§ **MATERIAL SHOWN**:
•••

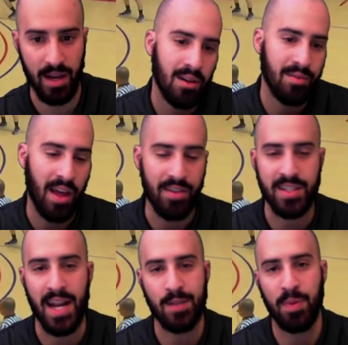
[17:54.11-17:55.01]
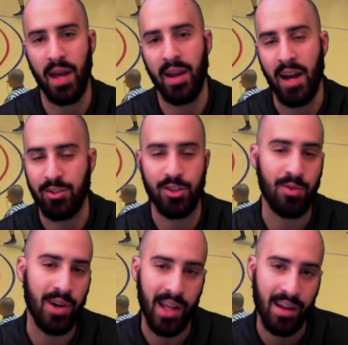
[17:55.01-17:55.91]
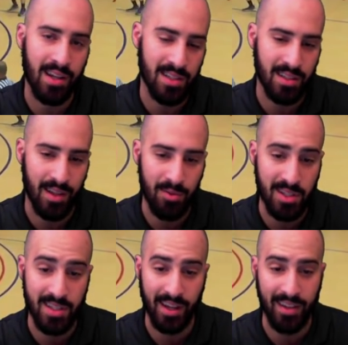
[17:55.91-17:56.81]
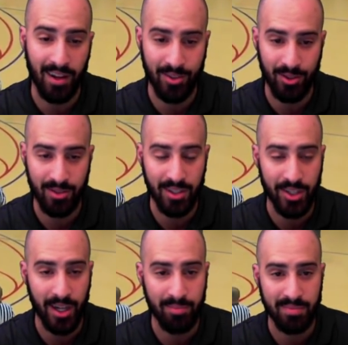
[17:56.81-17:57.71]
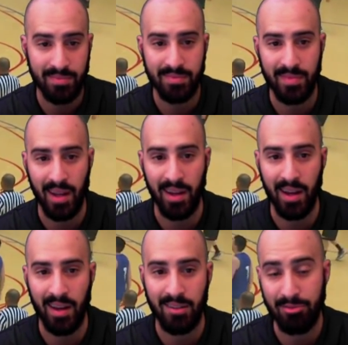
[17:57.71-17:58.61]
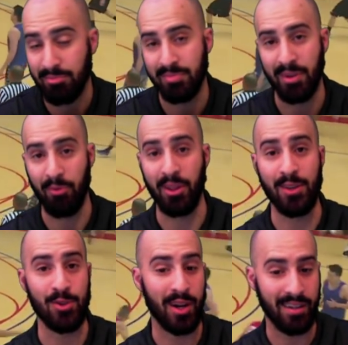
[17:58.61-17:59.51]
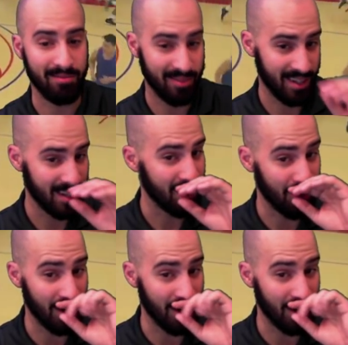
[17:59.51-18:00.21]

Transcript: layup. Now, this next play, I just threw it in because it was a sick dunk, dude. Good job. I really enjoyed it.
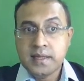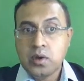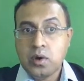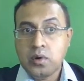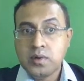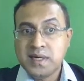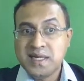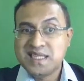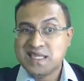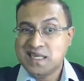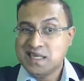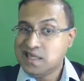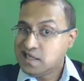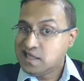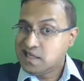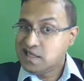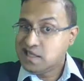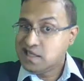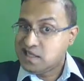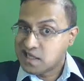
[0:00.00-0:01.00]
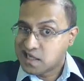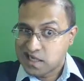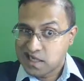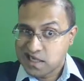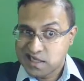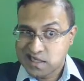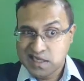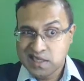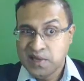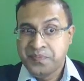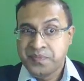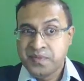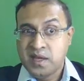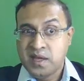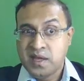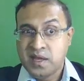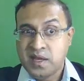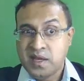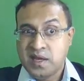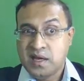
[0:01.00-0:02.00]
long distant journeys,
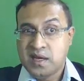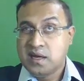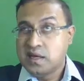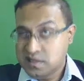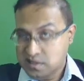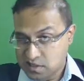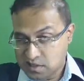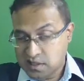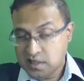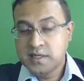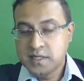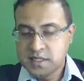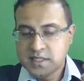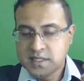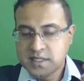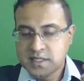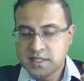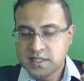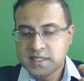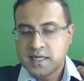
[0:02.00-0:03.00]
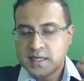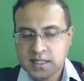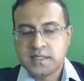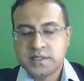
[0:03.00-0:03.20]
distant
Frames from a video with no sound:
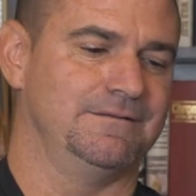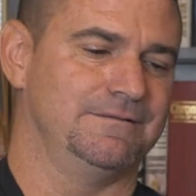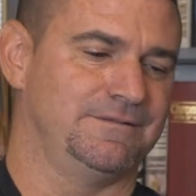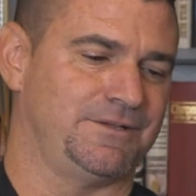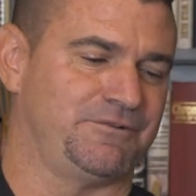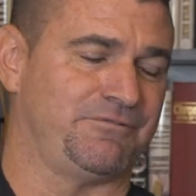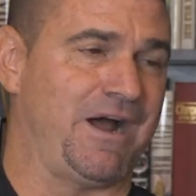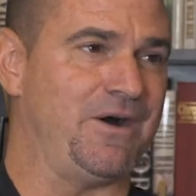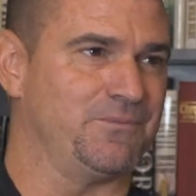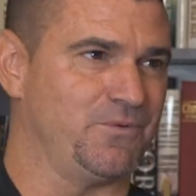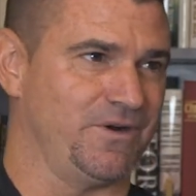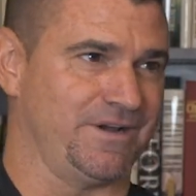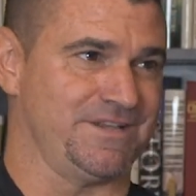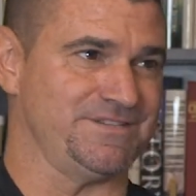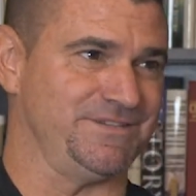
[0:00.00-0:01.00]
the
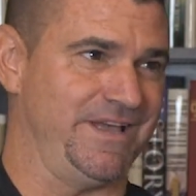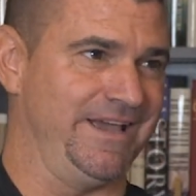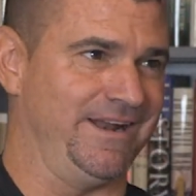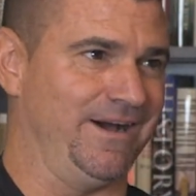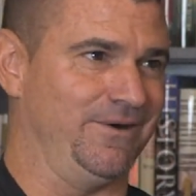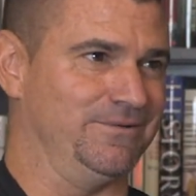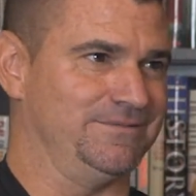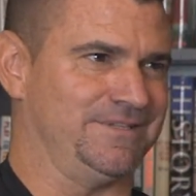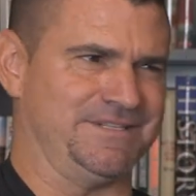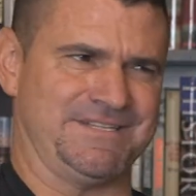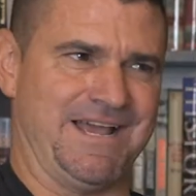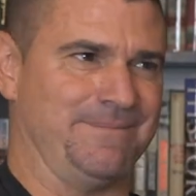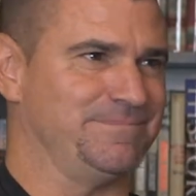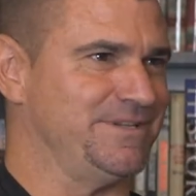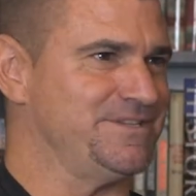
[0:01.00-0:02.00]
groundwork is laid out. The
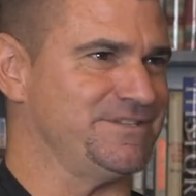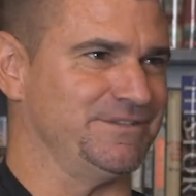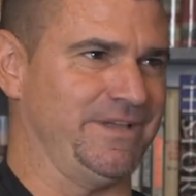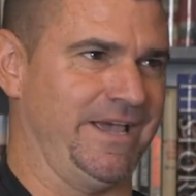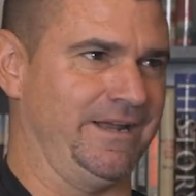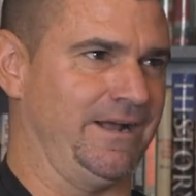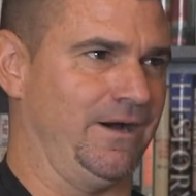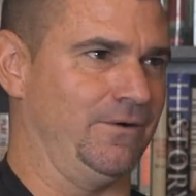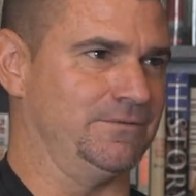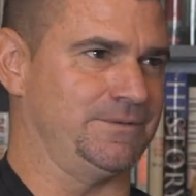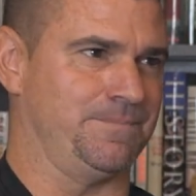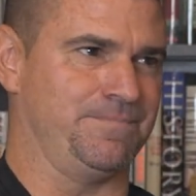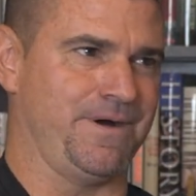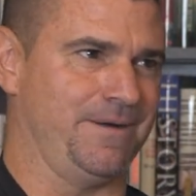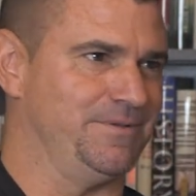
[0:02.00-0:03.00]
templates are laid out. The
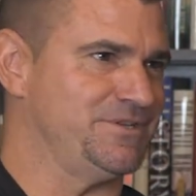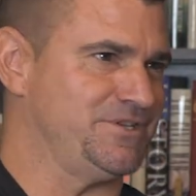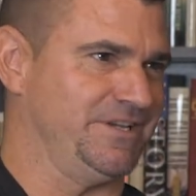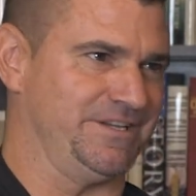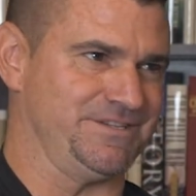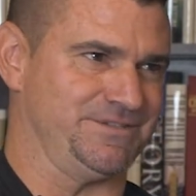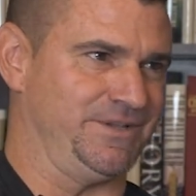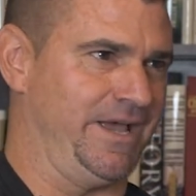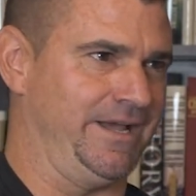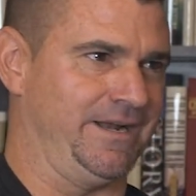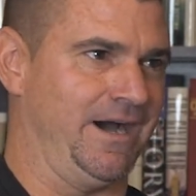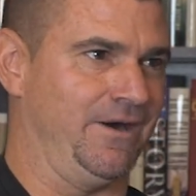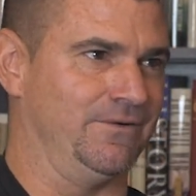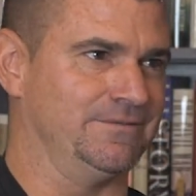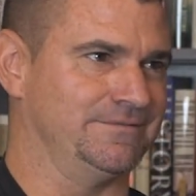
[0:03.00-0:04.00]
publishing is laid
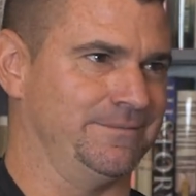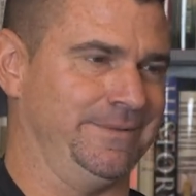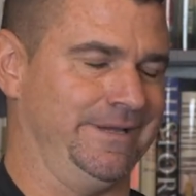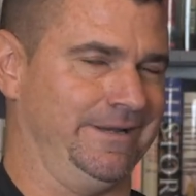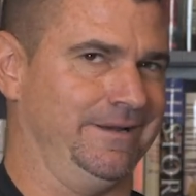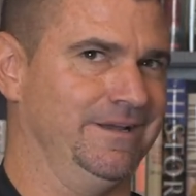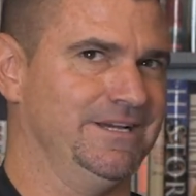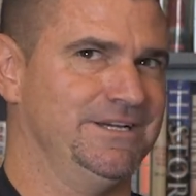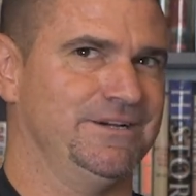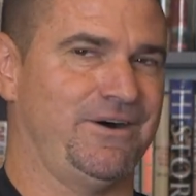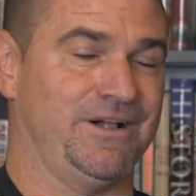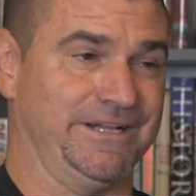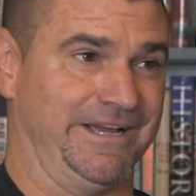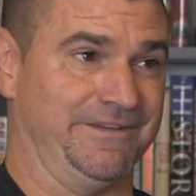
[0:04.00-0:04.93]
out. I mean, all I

•••

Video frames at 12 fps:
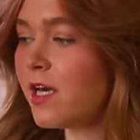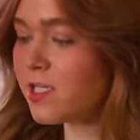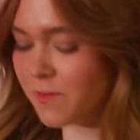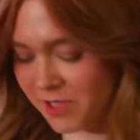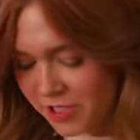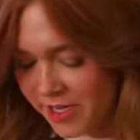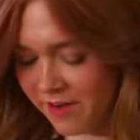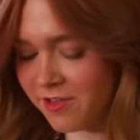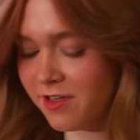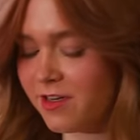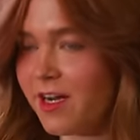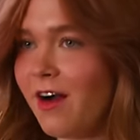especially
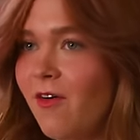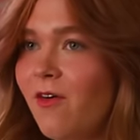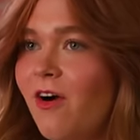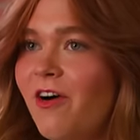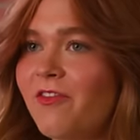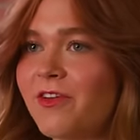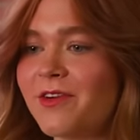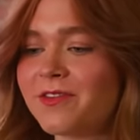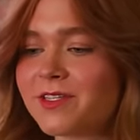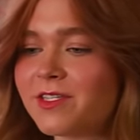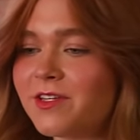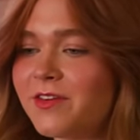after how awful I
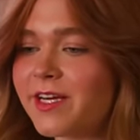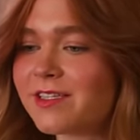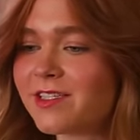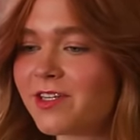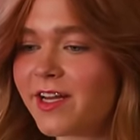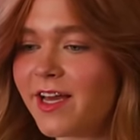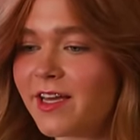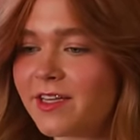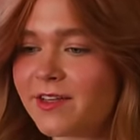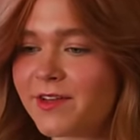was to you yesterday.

•••

§ **EXERCISE DETAILS**:
Write down exactly what the lines above say, from the line holding "[17:55.01-17:55.91]" through the line holding "Transcript: layup. Now, this", and nothing more. Do not copy the pictures.

§ **TASK ANSWER**:
[17:55.01-17:55.91]
[17:55.91-17:56.81]
[17:56.81-17:57.71]
[17:57.71-17:58.61]
[17:58.61-17:59.51]
[17:59.51-18:00.21]

Transcript: layup. Now, this next play, I just threw it in because it was a sick dunk, dude. Good job. I really enjoyed it.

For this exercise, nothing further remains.